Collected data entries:
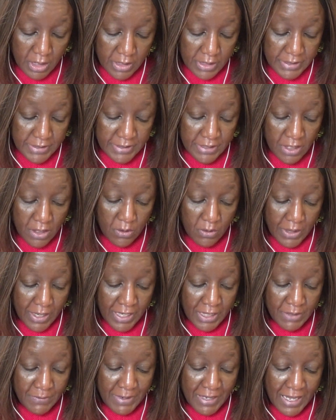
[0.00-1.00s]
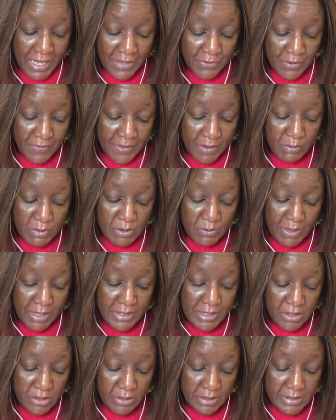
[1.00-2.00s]
So anyway, I thought that was quite
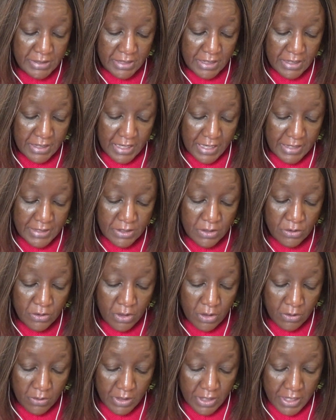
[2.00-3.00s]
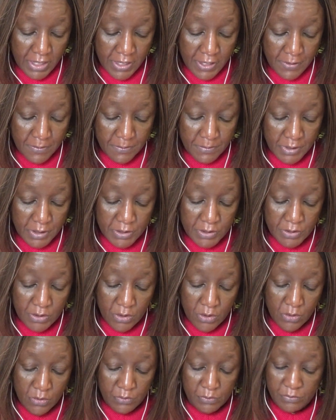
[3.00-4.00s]
interesting, guys. You know,
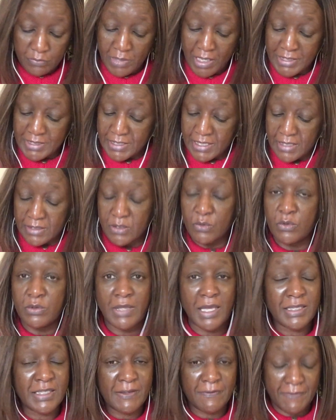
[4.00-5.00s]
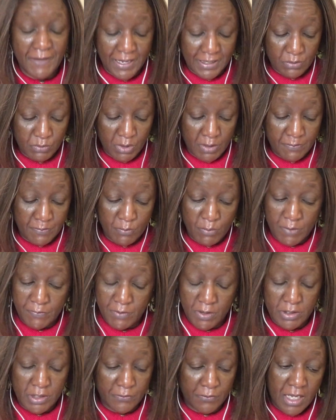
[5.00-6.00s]
so that's it. That's a fact. We've
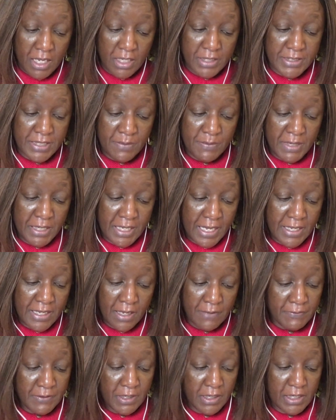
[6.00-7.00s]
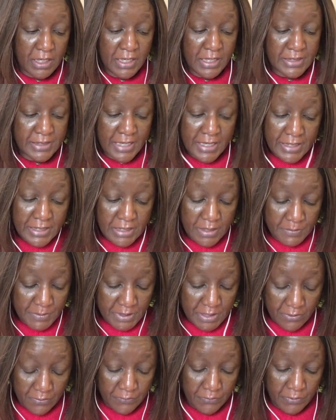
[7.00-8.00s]
heard it. CBK governor, he has said it
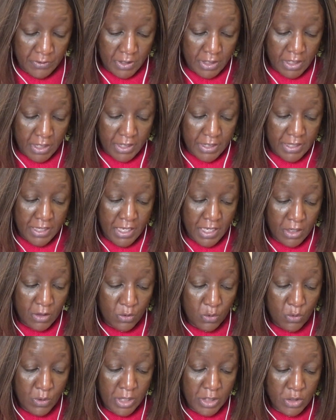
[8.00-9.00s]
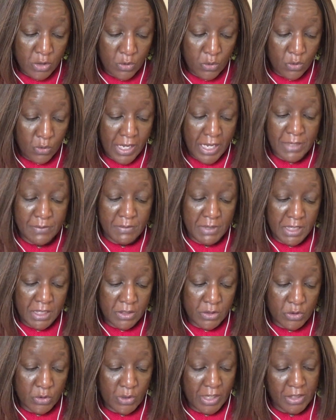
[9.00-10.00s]
himself. Yeah, who are you and
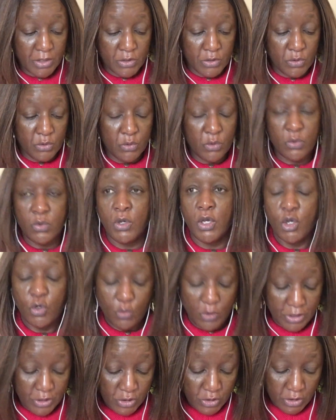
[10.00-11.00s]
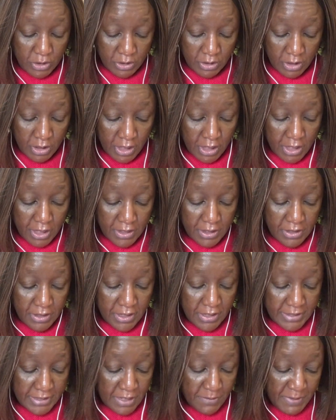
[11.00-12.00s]
me to question the
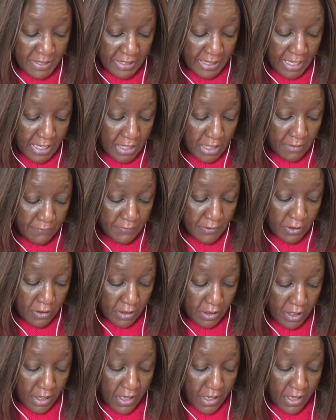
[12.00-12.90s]
CBK governor?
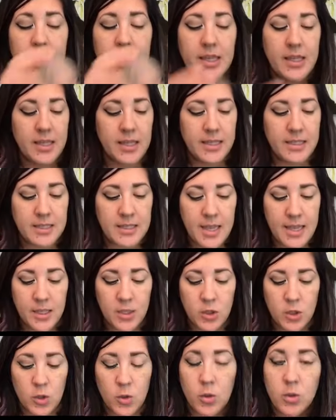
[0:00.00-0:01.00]
It is a
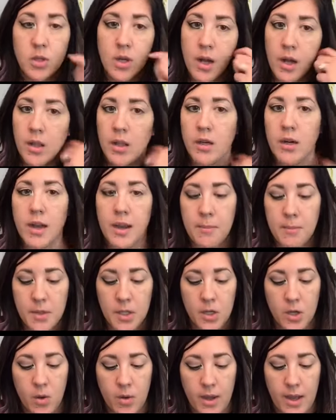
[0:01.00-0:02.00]
nude color. I'm
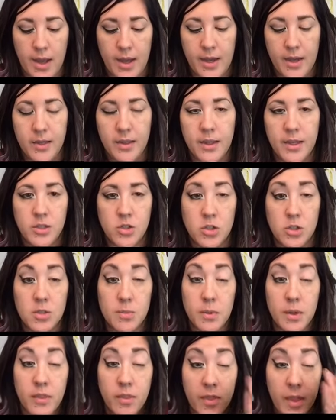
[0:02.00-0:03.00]
gonna go ahead and
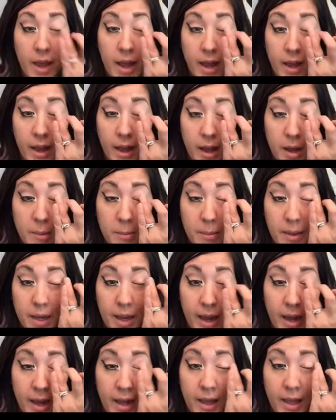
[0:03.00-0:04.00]
just put that on
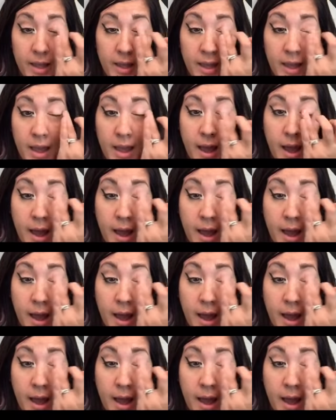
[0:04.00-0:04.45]
my eye.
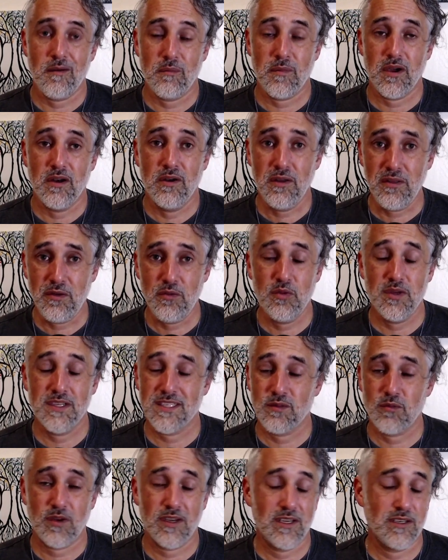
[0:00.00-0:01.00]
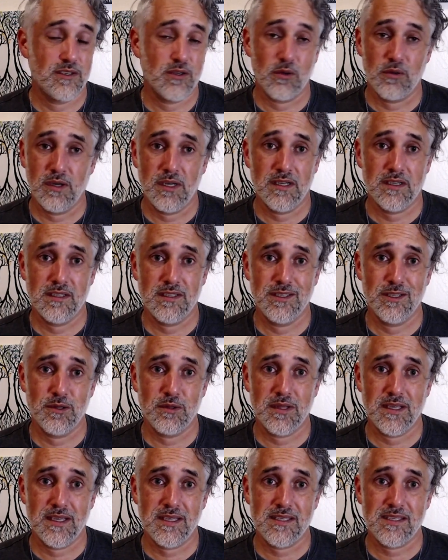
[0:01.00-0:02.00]
Another reason why you don't need to do
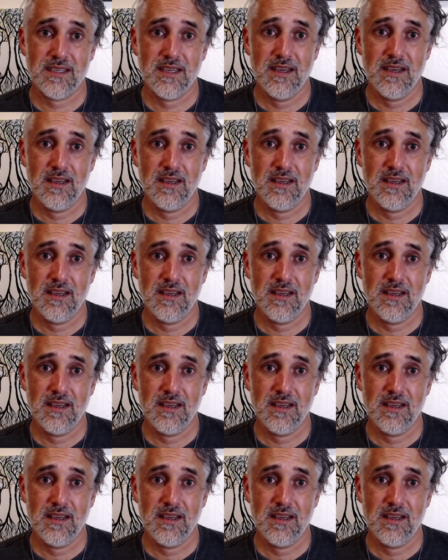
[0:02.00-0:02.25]
this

What you need to do: Please print each of the records word for word, keeping the pictures out.

Response below:
[0.00-1.00s]
[1.00-2.00s]
So anyway, I thought that was quite
[2.00-3.00s]
[3.00-4.00s]
interesting, guys. You know,
[4.00-5.00s]
[5.00-6.00s]
so that's it. That's a fact. We've
[6.00-7.00s]
[7.00-8.00s]
heard it. CBK governor, he has said it
[8.00-9.00s]
[9.00-10.00s]
himself. Yeah, who are you and
[10.00-11.00s]
[11.00-12.00s]
me to question the
[12.00-12.90s]
CBK governor?
[0:00.00-0:01.00]
It is a
[0:01.00-0:02.00]
nude color. I'm
[0:02.00-0:03.00]
gonna go ahead and
[0:03.00-0:04.00]
just put that on
[0:04.00-0:04.45]
my eye.
[0:00.00-0:01.00]
[0:01.00-0:02.00]
Another reason why you don't need to do
[0:02.00-0:02.25]
this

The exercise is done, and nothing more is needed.